TASK REQUIREMENTS. All of the records should be reproduced word for word, but no images may appear in the copy.

RECORDS FOR THIS TASK.
#####

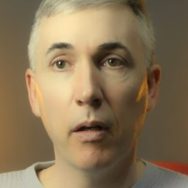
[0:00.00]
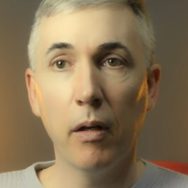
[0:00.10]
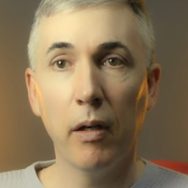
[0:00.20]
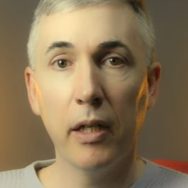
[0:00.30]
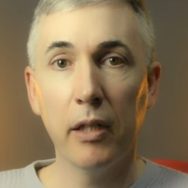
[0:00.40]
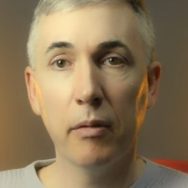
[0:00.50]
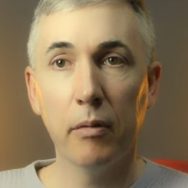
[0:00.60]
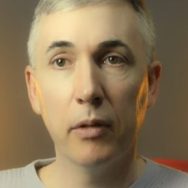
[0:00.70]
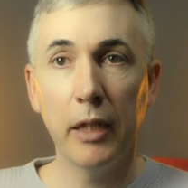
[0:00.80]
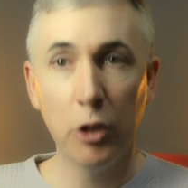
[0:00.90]
I
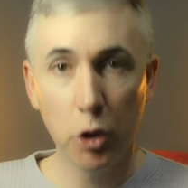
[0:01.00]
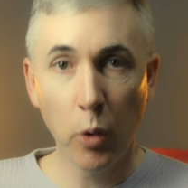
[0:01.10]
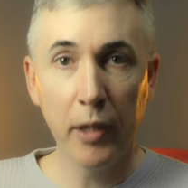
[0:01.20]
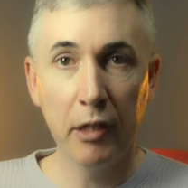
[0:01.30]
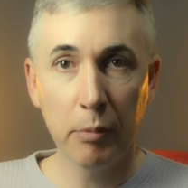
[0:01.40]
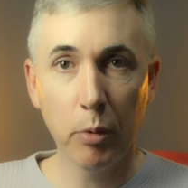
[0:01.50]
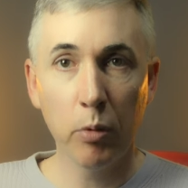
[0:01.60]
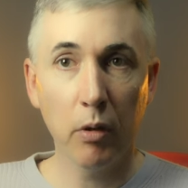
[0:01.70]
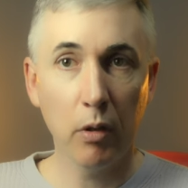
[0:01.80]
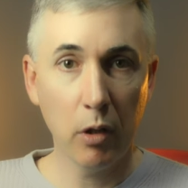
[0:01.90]
enjoyed this
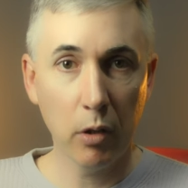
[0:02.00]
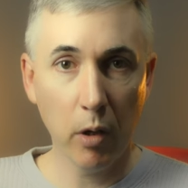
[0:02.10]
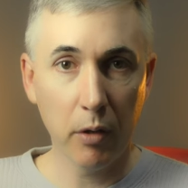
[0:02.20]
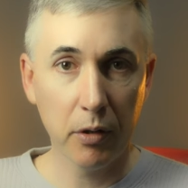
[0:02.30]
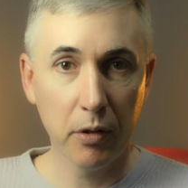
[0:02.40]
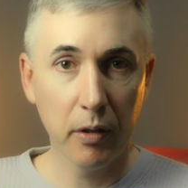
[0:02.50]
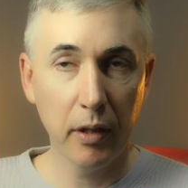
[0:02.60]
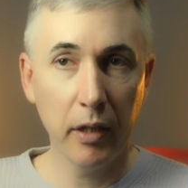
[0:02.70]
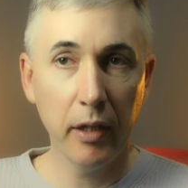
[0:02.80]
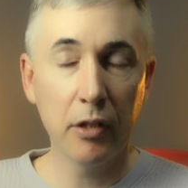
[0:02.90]
book a lot.
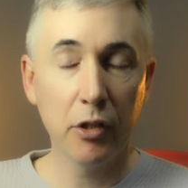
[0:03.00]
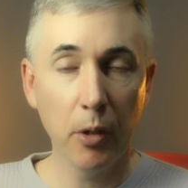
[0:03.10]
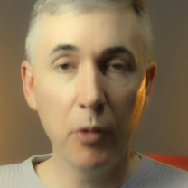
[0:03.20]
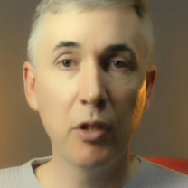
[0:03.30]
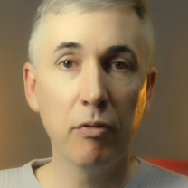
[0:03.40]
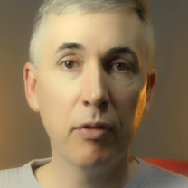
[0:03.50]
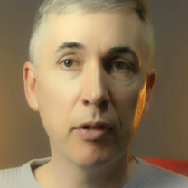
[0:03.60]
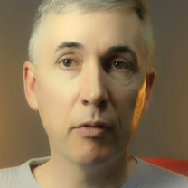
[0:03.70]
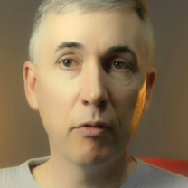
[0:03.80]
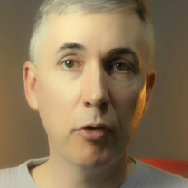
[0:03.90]
It's so
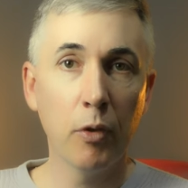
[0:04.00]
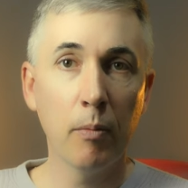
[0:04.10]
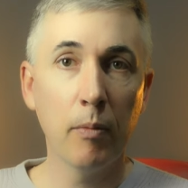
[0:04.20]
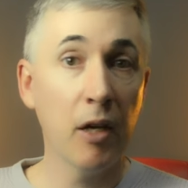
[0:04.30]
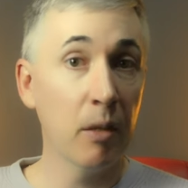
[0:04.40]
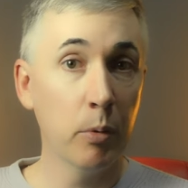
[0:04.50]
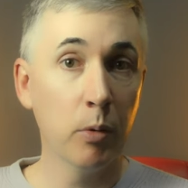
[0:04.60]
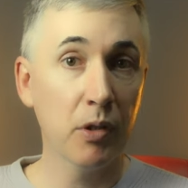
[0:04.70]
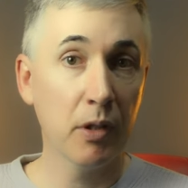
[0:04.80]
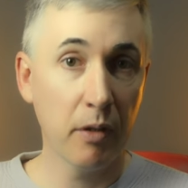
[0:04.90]
different from other
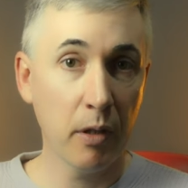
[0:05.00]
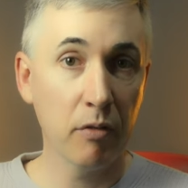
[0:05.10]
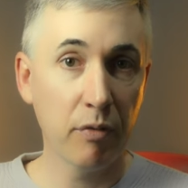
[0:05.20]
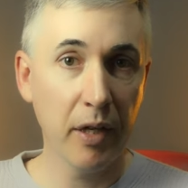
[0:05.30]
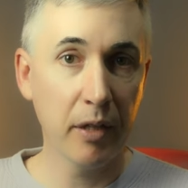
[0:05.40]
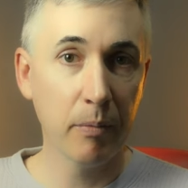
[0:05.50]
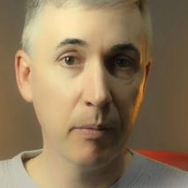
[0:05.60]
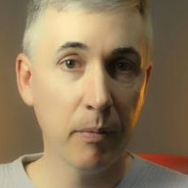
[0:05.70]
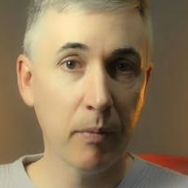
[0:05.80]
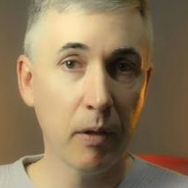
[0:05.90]
books that I've read.
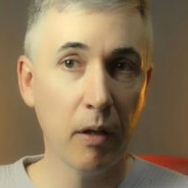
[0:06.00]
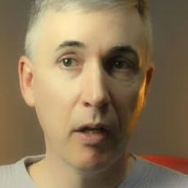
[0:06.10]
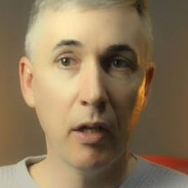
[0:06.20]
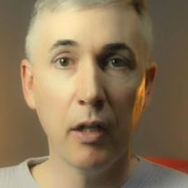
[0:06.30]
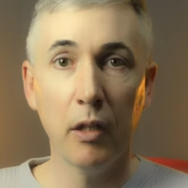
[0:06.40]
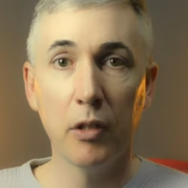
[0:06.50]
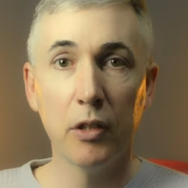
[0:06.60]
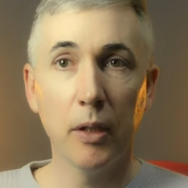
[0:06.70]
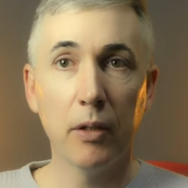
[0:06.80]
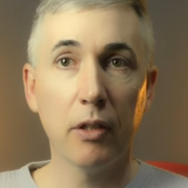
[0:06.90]

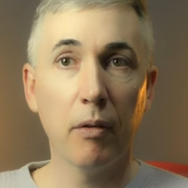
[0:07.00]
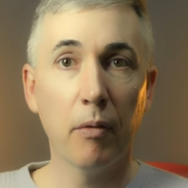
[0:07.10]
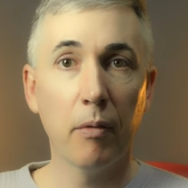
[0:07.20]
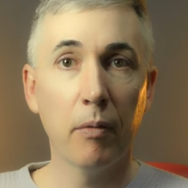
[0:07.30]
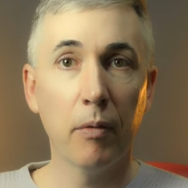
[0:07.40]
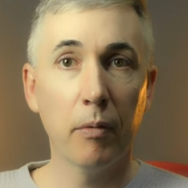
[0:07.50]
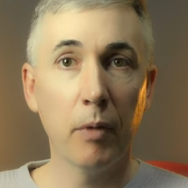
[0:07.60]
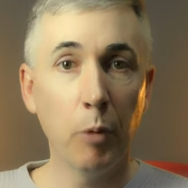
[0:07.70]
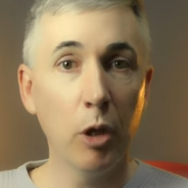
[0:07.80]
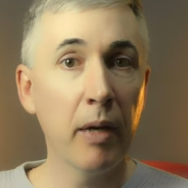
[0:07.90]
So it's
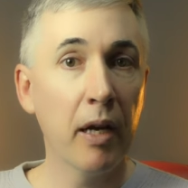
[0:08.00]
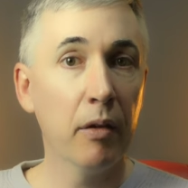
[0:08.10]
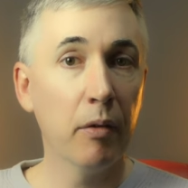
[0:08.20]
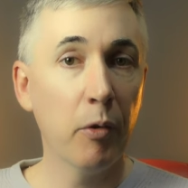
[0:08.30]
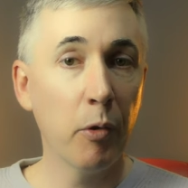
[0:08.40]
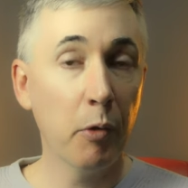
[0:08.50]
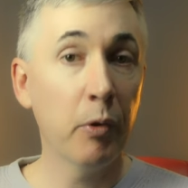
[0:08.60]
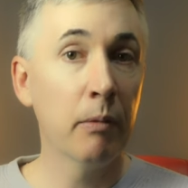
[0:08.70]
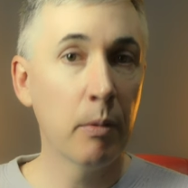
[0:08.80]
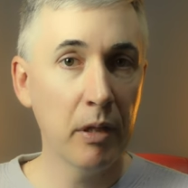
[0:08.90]
a book about
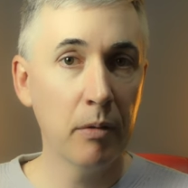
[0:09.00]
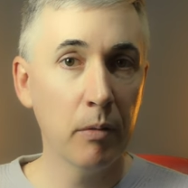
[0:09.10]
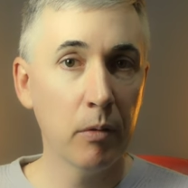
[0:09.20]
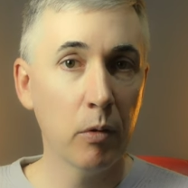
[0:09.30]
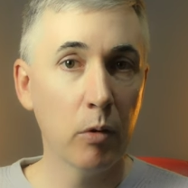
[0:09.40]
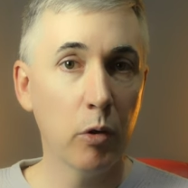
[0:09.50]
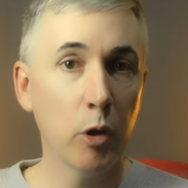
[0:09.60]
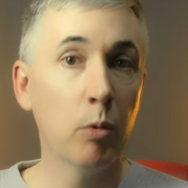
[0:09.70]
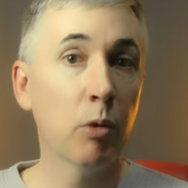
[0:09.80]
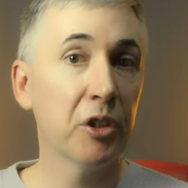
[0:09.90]
three women
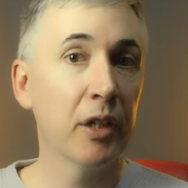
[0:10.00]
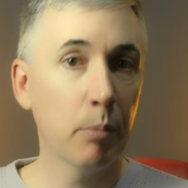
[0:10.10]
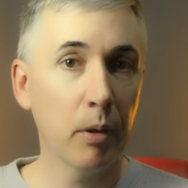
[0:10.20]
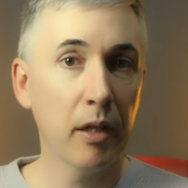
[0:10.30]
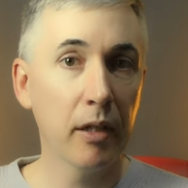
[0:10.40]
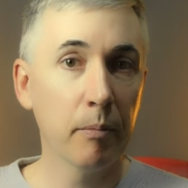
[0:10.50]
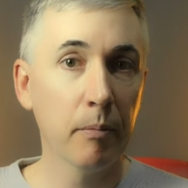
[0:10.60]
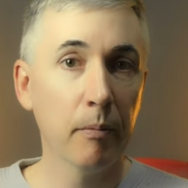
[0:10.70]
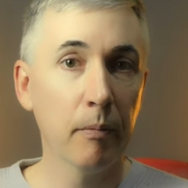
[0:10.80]
who are watching a play,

#####

YOUR RESPONSE.
[0:00.00]
[0:00.10]
[0:00.20]
[0:00.30]
[0:00.40]
[0:00.50]
[0:00.60]
[0:00.70]
[0:00.80]
[0:00.90]
I
[0:01.00]
[0:01.10]
[0:01.20]
[0:01.30]
[0:01.40]
[0:01.50]
[0:01.60]
[0:01.70]
[0:01.80]
[0:01.90]
enjoyed this
[0:02.00]
[0:02.10]
[0:02.20]
[0:02.30]
[0:02.40]
[0:02.50]
[0:02.60]
[0:02.70]
[0:02.80]
[0:02.90]
book a lot.
[0:03.00]
[0:03.10]
[0:03.20]
[0:03.30]
[0:03.40]
[0:03.50]
[0:03.60]
[0:03.70]
[0:03.80]
[0:03.90]
It's so
[0:04.00]
[0:04.10]
[0:04.20]
[0:04.30]
[0:04.40]
[0:04.50]
[0:04.60]
[0:04.70]
[0:04.80]
[0:04.90]
different from other
[0:05.00]
[0:05.10]
[0:05.20]
[0:05.30]
[0:05.40]
[0:05.50]
[0:05.60]
[0:05.70]
[0:05.80]
[0:05.90]
books that I've read.
[0:06.00]
[0:06.10]
[0:06.20]
[0:06.30]
[0:06.40]
[0:06.50]
[0:06.60]
[0:06.70]
[0:06.80]
[0:06.90]

[0:07.00]
[0:07.10]
[0:07.20]
[0:07.30]
[0:07.40]
[0:07.50]
[0:07.60]
[0:07.70]
[0:07.80]
[0:07.90]
So it's
[0:08.00]
[0:08.10]
[0:08.20]
[0:08.30]
[0:08.40]
[0:08.50]
[0:08.60]
[0:08.70]
[0:08.80]
[0:08.90]
a book about
[0:09.00]
[0:09.10]
[0:09.20]
[0:09.30]
[0:09.40]
[0:09.50]
[0:09.60]
[0:09.70]
[0:09.80]
[0:09.90]
three women
[0:10.00]
[0:10.10]
[0:10.20]
[0:10.30]
[0:10.40]
[0:10.50]
[0:10.60]
[0:10.70]
[0:10.80]
who are watching a play,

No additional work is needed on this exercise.